Re: Interpretation of RFC 2047


In <3DFF6CA2(_dot_)80305(_at_)alex(_dot_)blilly(_dot_)com> Bruce Lilly 
<blilly(_at_)erols(_dot_)com> writes:

Charles Lindsey wrote:

I think a reasonable heuristic, which would nearly always do the "right
thing" would be:

As header field contents are defined by a grammar, attempts to
decode using only regular expressions (as opposed to a parser
which accepts the defined grammar) are doomed to failure. Failures
include both false positives and false negatives, as illustrated
below.


Sure there will be failures. What I said was 'a reasonable heuristic,
which would nearly always do the "right thing"'. The question is what is
the probability of hitting one of those awkward cases (and of finding a
recognizable "=?...?...?=" within it), as opposed to the probability of
finding a "=?...?...?=" in a genuine comment or phrase. My guess (which
seems to be supported by others in this thread) is that it will do the
"right thing" far far more often than it will do the "wrong thing".
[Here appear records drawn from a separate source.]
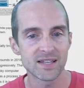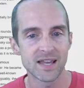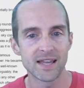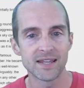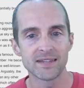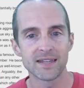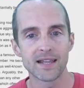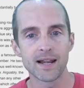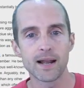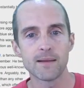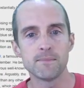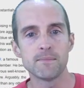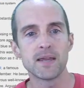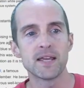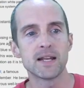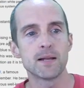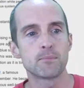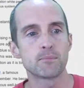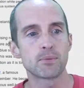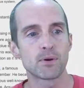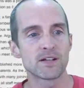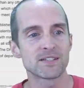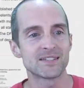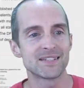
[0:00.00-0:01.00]
and then I made a
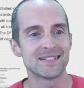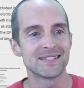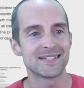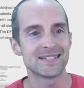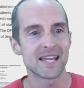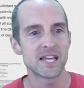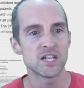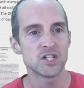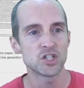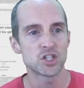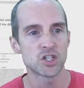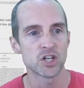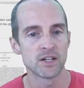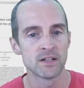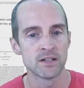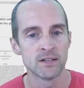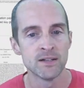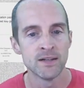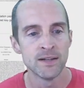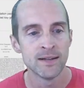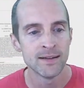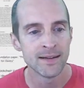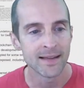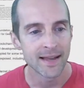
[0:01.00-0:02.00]
presentation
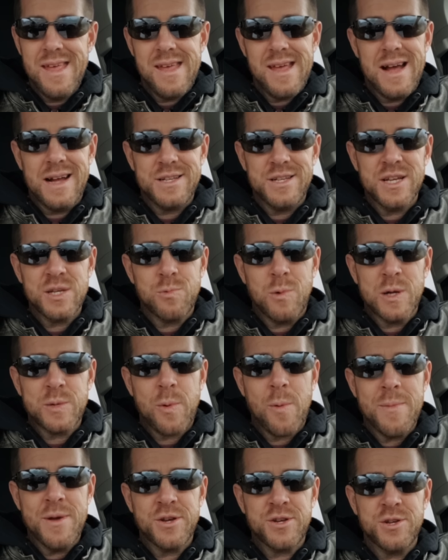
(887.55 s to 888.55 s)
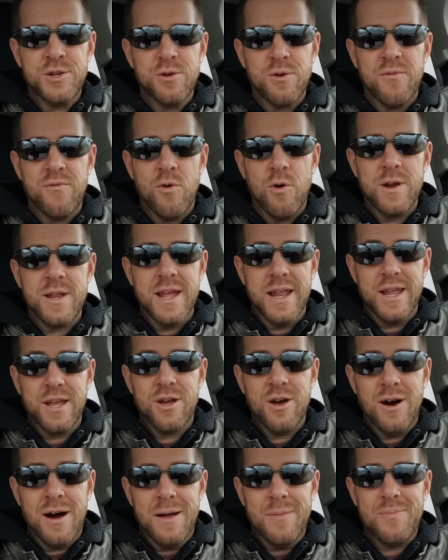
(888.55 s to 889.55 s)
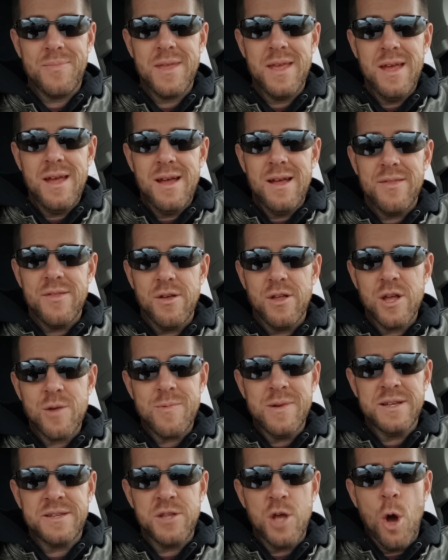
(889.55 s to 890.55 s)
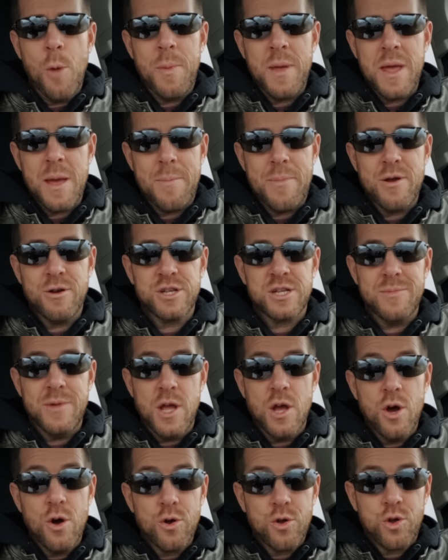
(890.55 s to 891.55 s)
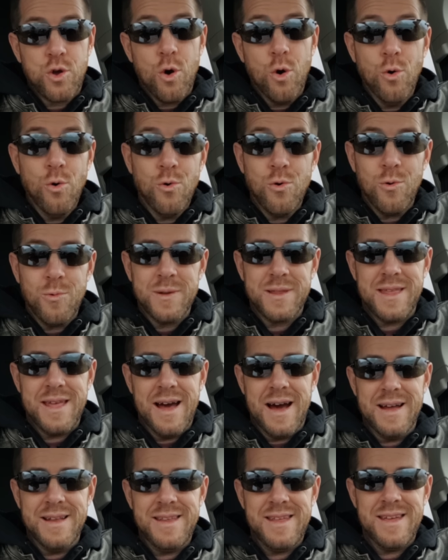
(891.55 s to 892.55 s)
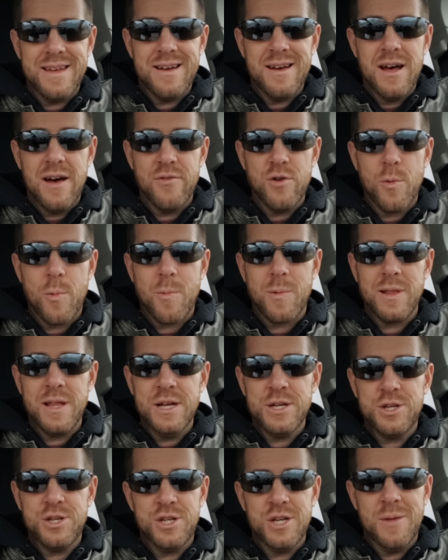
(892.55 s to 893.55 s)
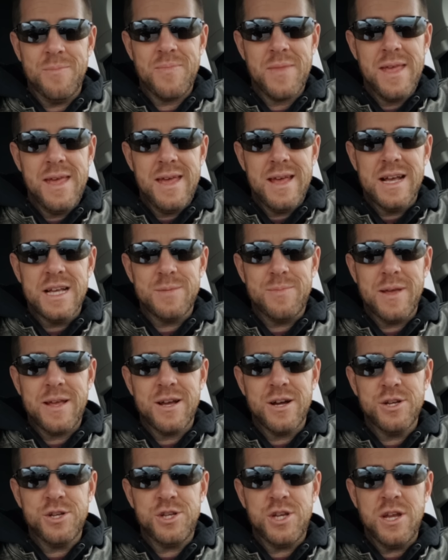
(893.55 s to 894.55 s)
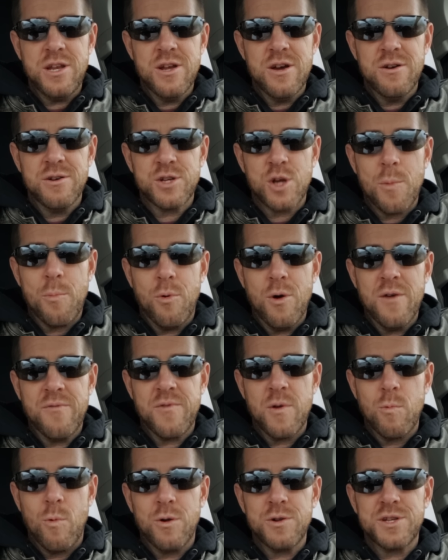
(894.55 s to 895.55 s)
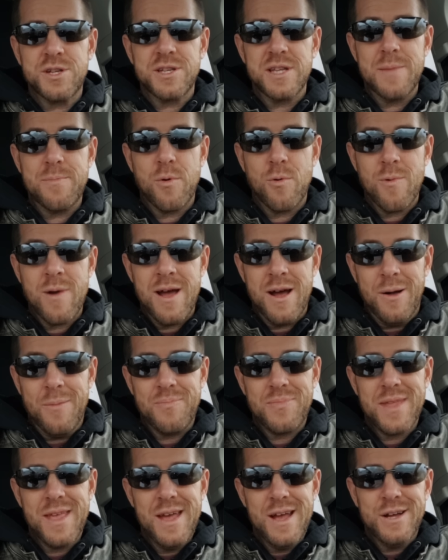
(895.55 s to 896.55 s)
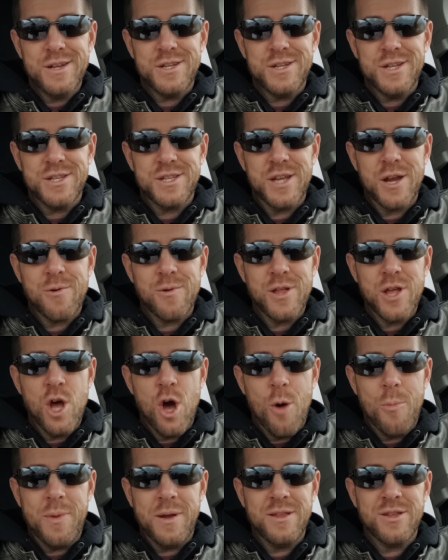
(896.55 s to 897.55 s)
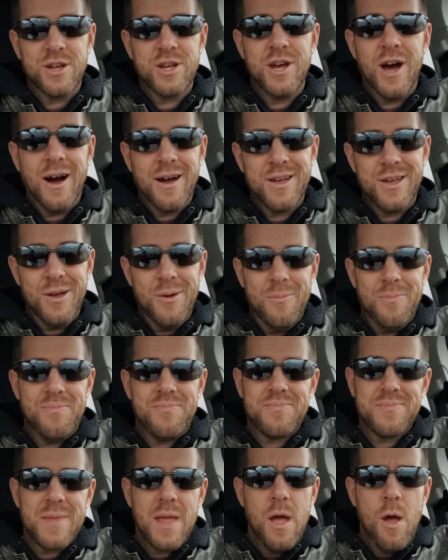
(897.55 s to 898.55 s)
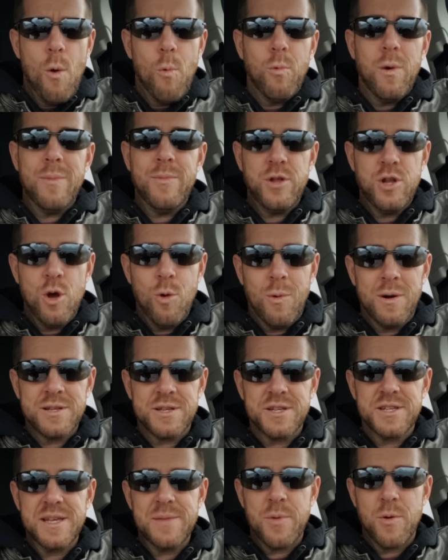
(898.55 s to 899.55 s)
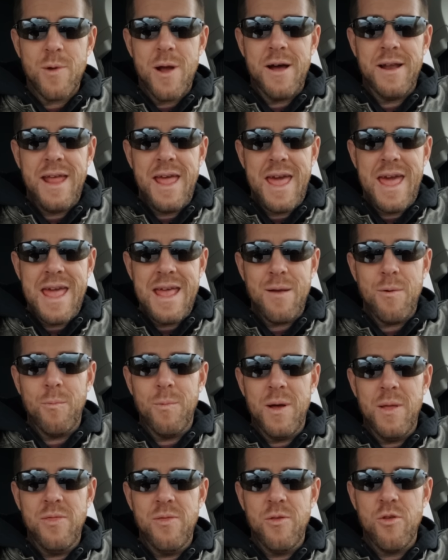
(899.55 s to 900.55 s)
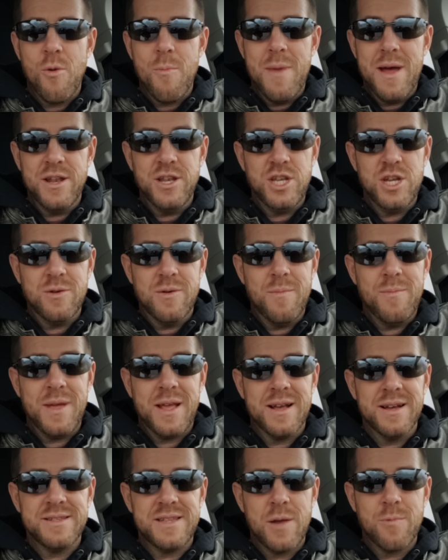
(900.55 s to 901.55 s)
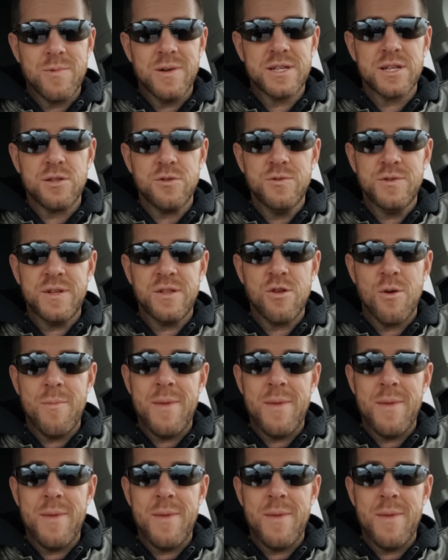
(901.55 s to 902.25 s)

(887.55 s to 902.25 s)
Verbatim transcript: and just wants permission to avoid getting caught. The only reason the O P appears to be cool with the idea of an open relationship is because she knows her boyfriend won't sleep around. She's secretly hoping to cuck him. Women who want to sleep around hate when their men do it because they risk losing their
Remember that we are merely talking about the display of headers the agent
does not know about. So it will be taking no semantic action, just letting
the reader read it.

And realize also that many (maybe most) current agents already recognize
many of those extra-2047 cases simply because their implementors couldn't
be bothered to parse every obscure header that might turn up. And by and
large those agents do an acceptable job (except that they all work to
slightly different heuristics).

One cannot recognise a comment unless the header field syntax is known.


Well there seems to be some disagreement about that :-( .

   Foobar: http://users.erols.com/blilly/mailparse/(=?us-ascii?q?=3D?=)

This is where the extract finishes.